The 7.2-magnitude earthquake that struck the south of Haiti on 14 August 2021 is reminiscent of the devastating event of similar magnitude on 12 January 2010, which caused tens of thousands of deaths in the Léogâne – Port-au-Prince region and had severe economic consequences. The recent earthquake has led to significant loss of life and major damage, and was felt throughout the country as well as in the Dominican Republic and Cuba. It was recorded by Ayiti-Seismes, a citizen seismological network. The recorded data has been used for initial analysis by researchers at LMI CARIBACT.

LMI CARIBACT is an international joint laboratory financed by IRD. It is a partnership project between the URGéo laboratory of the Faculty of Sciences of the State University of Haiti and the French laboratory Géoazur (University and Observatory of the Côte d’Azur, CNRS, IRD).

Currently available data indicates that the epicentre of the main shock was in the southern province of Nippes, around 10 km east of Baradères and 20 km southwest of Anse à Veau.

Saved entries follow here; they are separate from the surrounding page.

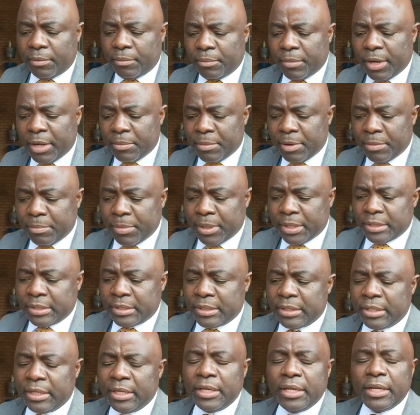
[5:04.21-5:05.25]
my
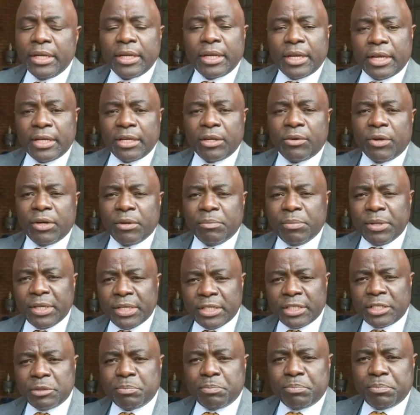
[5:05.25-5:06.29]
members can equally be
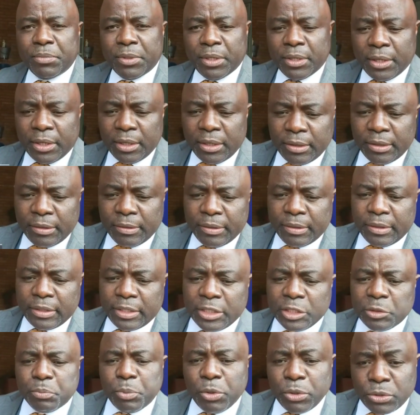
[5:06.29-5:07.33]

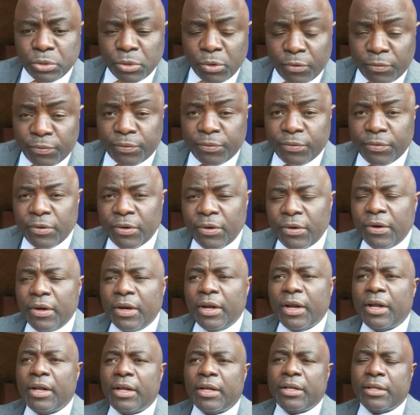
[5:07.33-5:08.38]
disposed of,
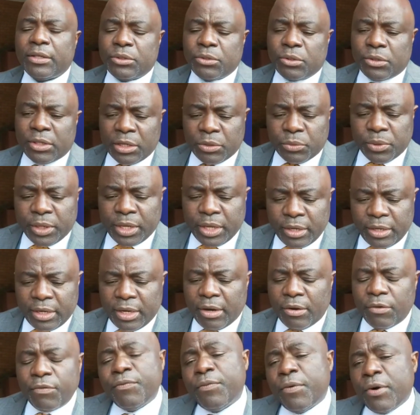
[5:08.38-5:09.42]
so that we can
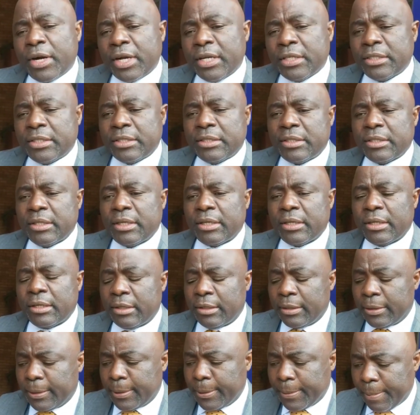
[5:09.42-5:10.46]
now focus
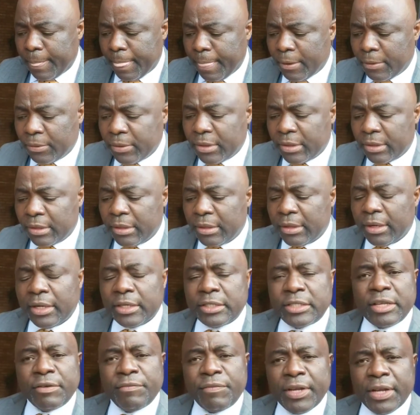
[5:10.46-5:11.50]

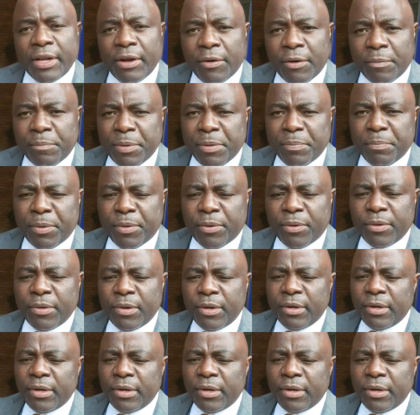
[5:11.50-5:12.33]
on saving our people.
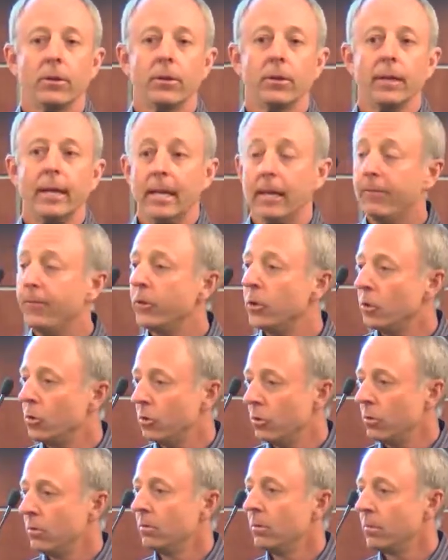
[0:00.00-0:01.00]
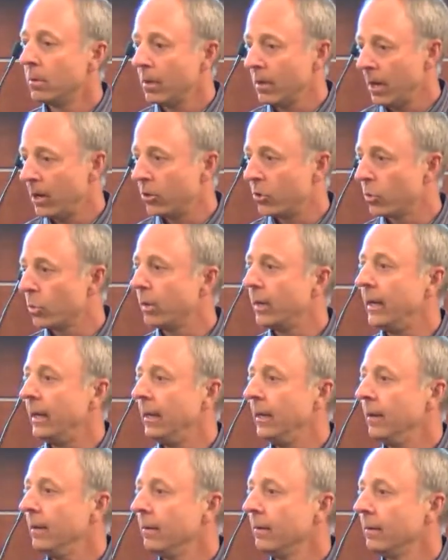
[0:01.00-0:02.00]
if you
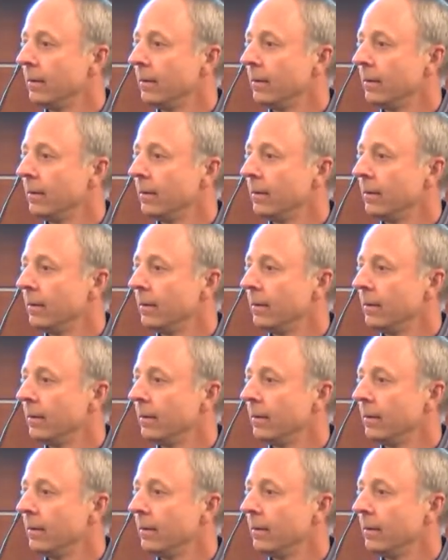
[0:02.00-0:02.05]
agree,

The epicentre of the earthquake on 14 August 2021 was located in a region with particularly high seismic activity in Haiti's southern peninsula. The Anse à Veau region was previously hit by a strong earthquake on 8 April 1860 and then again on 27 October 1952, when another earthquake caused the death of at least six people and significant material damage. This quake was followed by an aftershock of magnitude 5.7 on 25 January 1953. The same region was also hit by a smaller seismic crisis in September and October 2015.

It is possible that the earthquake on 14 August originated on the Southern Peninsula Fault (also known as the Enriquillo - Plantain Garden Fault). LMI CARIBACT immediately launched field studies to determine and understand the origin of the earthquake and monitor its evolution, with an initial dispatch of seismometers and GPS stations to the epicentral zone. The data collected will also help understand the evolution of the current sequence of aftershocks. Studies will continue for several weeks, clarifying the level of seismic threat in this region and its evolution over time, and informing decision-makers on preventive seismic measures to be implemented to secure property and populations.

The initial scientific data obtained so far indicates that this was a shallow earthquake, probably located in the top 10 km of the Earth's crust with a mechanism combining north-south shortening and east-west strike-slip faulting, similar to that of 2010. The main seismic shock continues to be followed by aftershocks, some of which have reached magnitudes that may unfortunately cause further damage. The seismic sequence can be followed in real time at thanks to Ayiti-Seismes citizen seismological stations.

Developed as part of the S2RHAI project (, the Ayiti-Séismes citizen seismological network is funded by the "Natural Risks” programme of the CNRS and the IRD, with contributions from the Faculty of Sciences of the State University of Haiti, the Haiti Bureau of Mines and Energy, the University and Observatory of Côte d’Azur, the Euro-Mediterranean Seismological Centre, the École normale supérieure and the Interreg Caraïbes PREST project.